本当は下の写真をカバーにつかいたかったのだけれど、カバー写真は上部が切れてしまうため、つかえなかった。まさに映画のショットのような、あまりに絵になる、地方のひなびた映画館。


ブルゴーニュ地方の街モンバルMontbardから、車で10分くらいのセミュールSemurという街にある、まさにローカルシネマ。

2005年からつづいているフランスの長寿テレビ番組に、『愛は牧場のなかに』L'amour est dans le prèというのがある。農業従業者の結婚相手を探すのが大変なので、テレビで集団お見合いをするという番組(らしい)。その題名にひっかけた、『死は牧場のなかに』La mort est dans le prè(2012)という映画の監督がトークに来るというので、おばさんが連れて行ってくれたのだった。

映画は農薬pesticidesが人体に及ぼす影響についての、ドキュメンタリー。毎日農薬を扱い、骨髄ガンになってしまった農業従業者の、痛々しい姿が冒頭付近で映され、かれら家族が病気と闘っていく姿や、自分たちが陥ってしまった状況を知らせようとする姿や、それを乗り越えて有機栽培に挑戦していく姿が、描かれている。監督だけでなく、2018年9月に始まった、農薬禁止を訴えるコクリコ運動の代表者の人も来て、話をしていった。

コクリコle coquelicotは、ポピーの花(カバー写真)。農薬まみれの土地では、ポピーは育たない。ポピーは人と環境にやさしい農業を訴えるための、象徴なのである。

映画は夜の8時半からで、1時間。監督の話が入っても、10時くらいには終わるだろうと、わたしは思っていた。するとおばさんは、11時半くらいになるかも、という。映画を観にきた人々の議論が終わらないから、というのだ。

パリの映画館とはちがうのよ、と彼女はいう。映画の性質にもよるが、このローカルシネマでこういうイベントがあるときは、人々がまさに観るだけでなく、まさに話にくるのである。

映画館は満席。終わった後で飲み物や食べ物が出たりもするらしいが、その日は出なかった。

現地のひとである彼女のいうことは、もちろん正しかった。ローカル映画館では、マイクが映画館の中心付近でなければ、うまく作動しない。マイクなんか通らなくったって(聞いている方は大変なのだが)、人々はわれもわれもと、自分の意見を繰り出しつづける。

これがフランス人なのよ、とおばさん(いまさらいうまでもないが)。自分の思っていることはなんでもいいから、とにかく喋りまくる。地方の街では、人々がお互いに知っていることも多い。そういういわば共同体の人々が、公共の場所に集まっては議論する、というわけ。

結論を簡単にいえば、値段が高くても消費者は有機栽培bioの食物を買う必要があるし、また食物を移動することは環境に良くないので、地産地消を心がける、ということである。
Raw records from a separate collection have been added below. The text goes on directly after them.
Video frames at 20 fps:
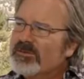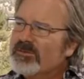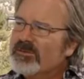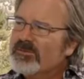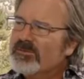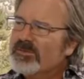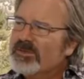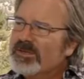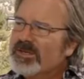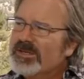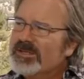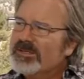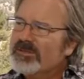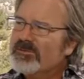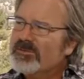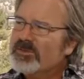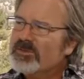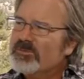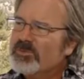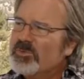the, the idea
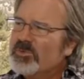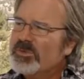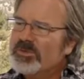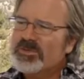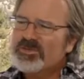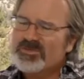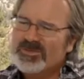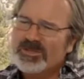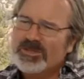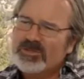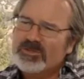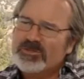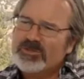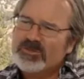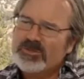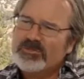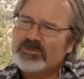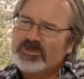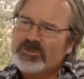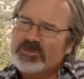of exploring this
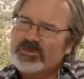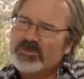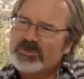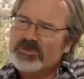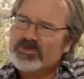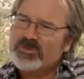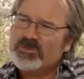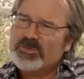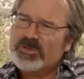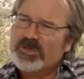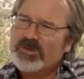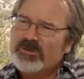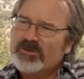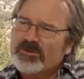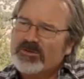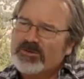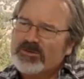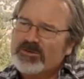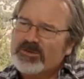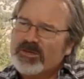relationship between these two
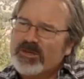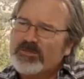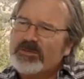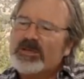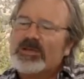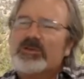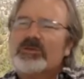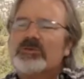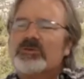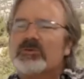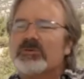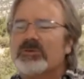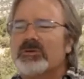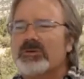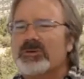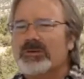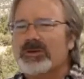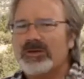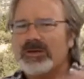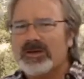characters. I mean, I knew
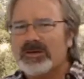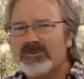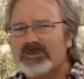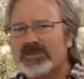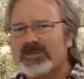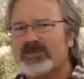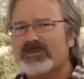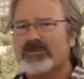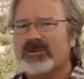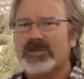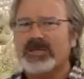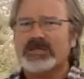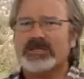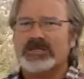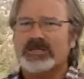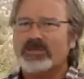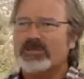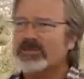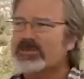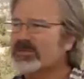everything, train
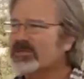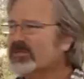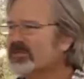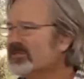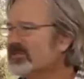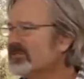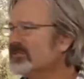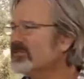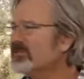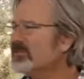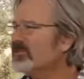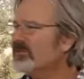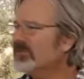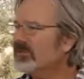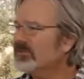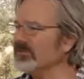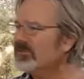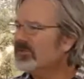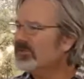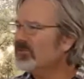sequences and the
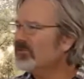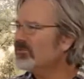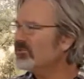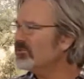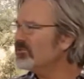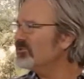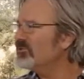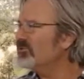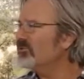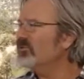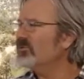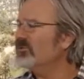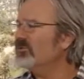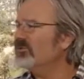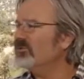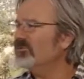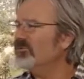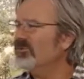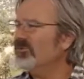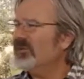William Tell Overture and
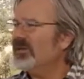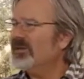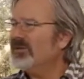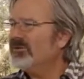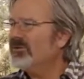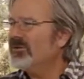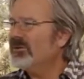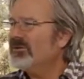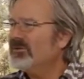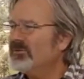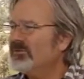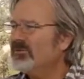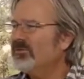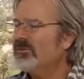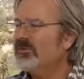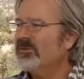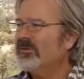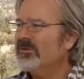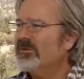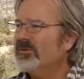all of that. I knew, I
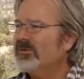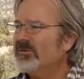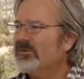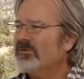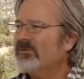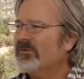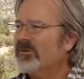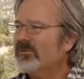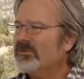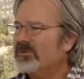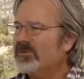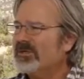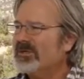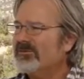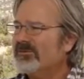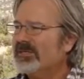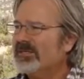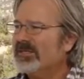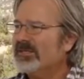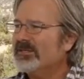knew I was going to
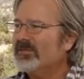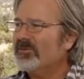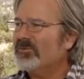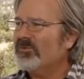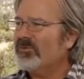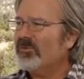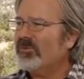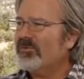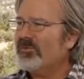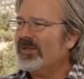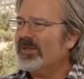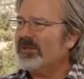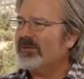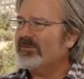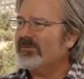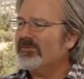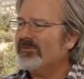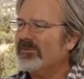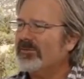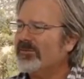have to get to all of that
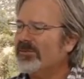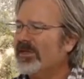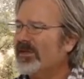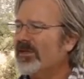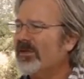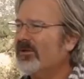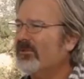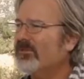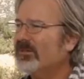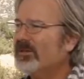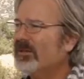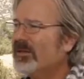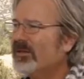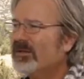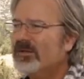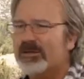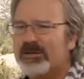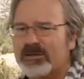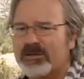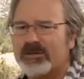and figure that out. But I
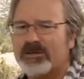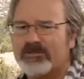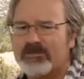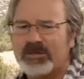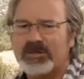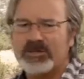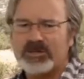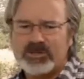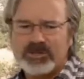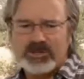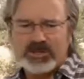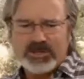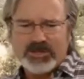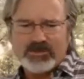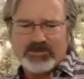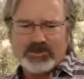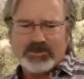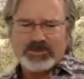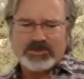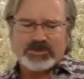think um, initially
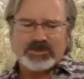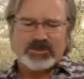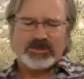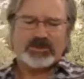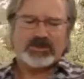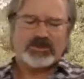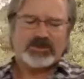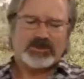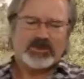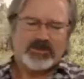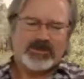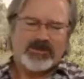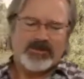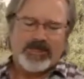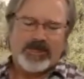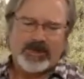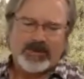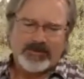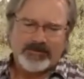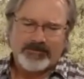it was,
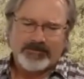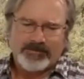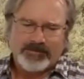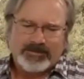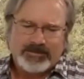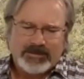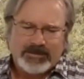um,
日本では、有機や減農ではあるものの、日本各地(世界のことも)から宅急便で送られてくる野菜を買ったりすることもあるわたしには、耳の痛い話である。地域の元気そうな野菜を見たら、買うようにはしているが。

あなたも話好き、議論好きな、そしてまわりの知らない人たちにもどんどん話しかけてしまう、フランス人格を持たなきゃダメよ、と彼女にハッパをかけられる。

そういう場所にいることで解放されるというひとも、いるだろう。そんな境地まで行けたらいいのであるが、わたしはまだまだ、あくまでも驚異と感動の目で、かれらを観察しているばかりである。